■ DIRECTIONS ■
Down to the last line below, repeat the entries word for word and drop the pictures.

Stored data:
☆ ☆ ☆ ☆

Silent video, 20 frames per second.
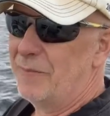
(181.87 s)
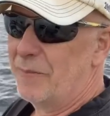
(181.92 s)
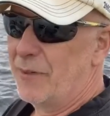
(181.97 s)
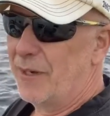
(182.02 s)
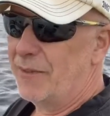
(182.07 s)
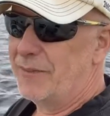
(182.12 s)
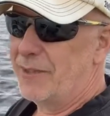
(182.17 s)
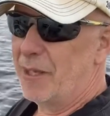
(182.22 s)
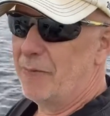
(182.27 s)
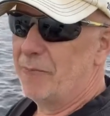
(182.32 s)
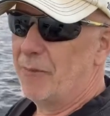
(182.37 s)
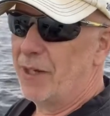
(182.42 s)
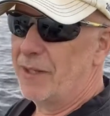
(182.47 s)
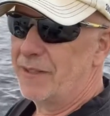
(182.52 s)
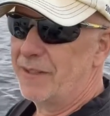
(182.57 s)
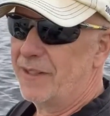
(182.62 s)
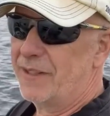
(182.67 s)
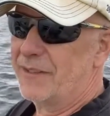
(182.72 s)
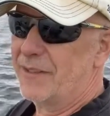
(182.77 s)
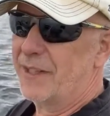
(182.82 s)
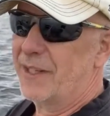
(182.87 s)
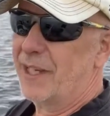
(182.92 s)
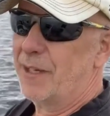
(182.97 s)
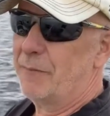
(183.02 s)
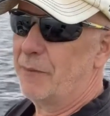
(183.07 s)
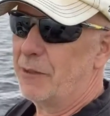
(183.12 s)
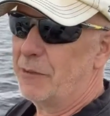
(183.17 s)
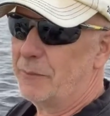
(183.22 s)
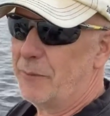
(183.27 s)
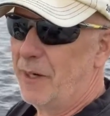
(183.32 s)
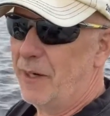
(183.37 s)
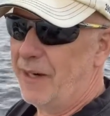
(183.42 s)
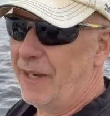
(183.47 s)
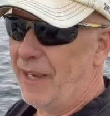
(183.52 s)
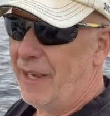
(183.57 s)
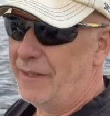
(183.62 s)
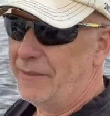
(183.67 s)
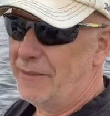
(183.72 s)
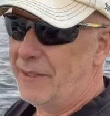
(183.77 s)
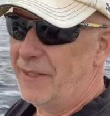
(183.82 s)
press that button because I got my spare
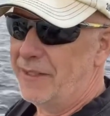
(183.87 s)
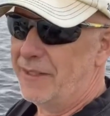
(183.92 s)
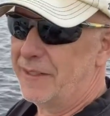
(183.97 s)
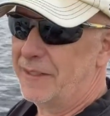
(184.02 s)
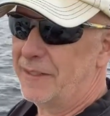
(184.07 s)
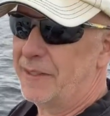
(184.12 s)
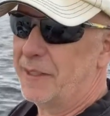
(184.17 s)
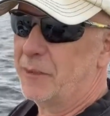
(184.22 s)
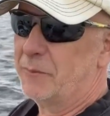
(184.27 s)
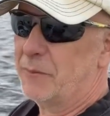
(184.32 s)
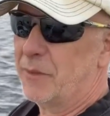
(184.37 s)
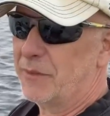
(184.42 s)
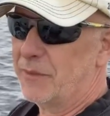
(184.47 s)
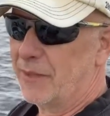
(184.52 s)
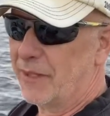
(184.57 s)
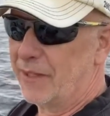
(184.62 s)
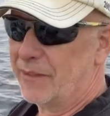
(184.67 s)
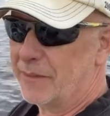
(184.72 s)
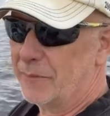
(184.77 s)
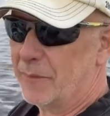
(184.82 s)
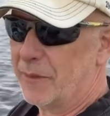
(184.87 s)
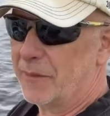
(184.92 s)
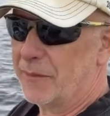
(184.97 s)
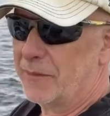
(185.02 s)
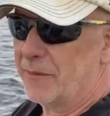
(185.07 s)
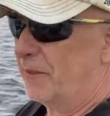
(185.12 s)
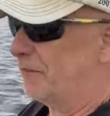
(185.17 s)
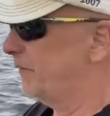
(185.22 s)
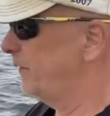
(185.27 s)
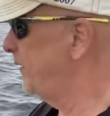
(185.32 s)
gas tank in there. Plus I got some other stuff in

☆ ☆ ☆ ☆

■ ANSWER TO THE EXERCISE ■
Silent video, 20 frames per second.
(181.87 s)
(181.92 s)
(181.97 s)
(182.02 s)
(182.07 s)
(182.12 s)
(182.17 s)
(182.22 s)
(182.27 s)
(182.32 s)
(182.37 s)
(182.42 s)
(182.47 s)
(182.52 s)
(182.57 s)
(182.62 s)
(182.67 s)
(182.72 s)
(182.77 s)
(182.82 s)
(182.87 s)
(182.92 s)
(182.97 s)
(183.02 s)
(183.07 s)
(183.12 s)
(183.17 s)
(183.22 s)
(183.27 s)
(183.32 s)
(183.37 s)
(183.42 s)
(183.47 s)
(183.52 s)
(183.57 s)
(183.62 s)
(183.67 s)
(183.72 s)
(183.77 s)
(183.82 s)
press that button because I got my spare
(183.87 s)
(183.92 s)
(183.97 s)
(184.02 s)
(184.07 s)
(184.12 s)
(184.17 s)
(184.22 s)
(184.27 s)
(184.32 s)
(184.37 s)
(184.42 s)
(184.47 s)
(184.52 s)
(184.57 s)
(184.62 s)
(184.67 s)
(184.72 s)
(184.77 s)
(184.82 s)
(184.87 s)
(184.92 s)
(184.97 s)
(185.02 s)
(185.07 s)
(185.12 s)
(185.17 s)
(185.22 s)
(185.27 s)
(185.32 s)
gas tank in there. Plus I got some other stuff in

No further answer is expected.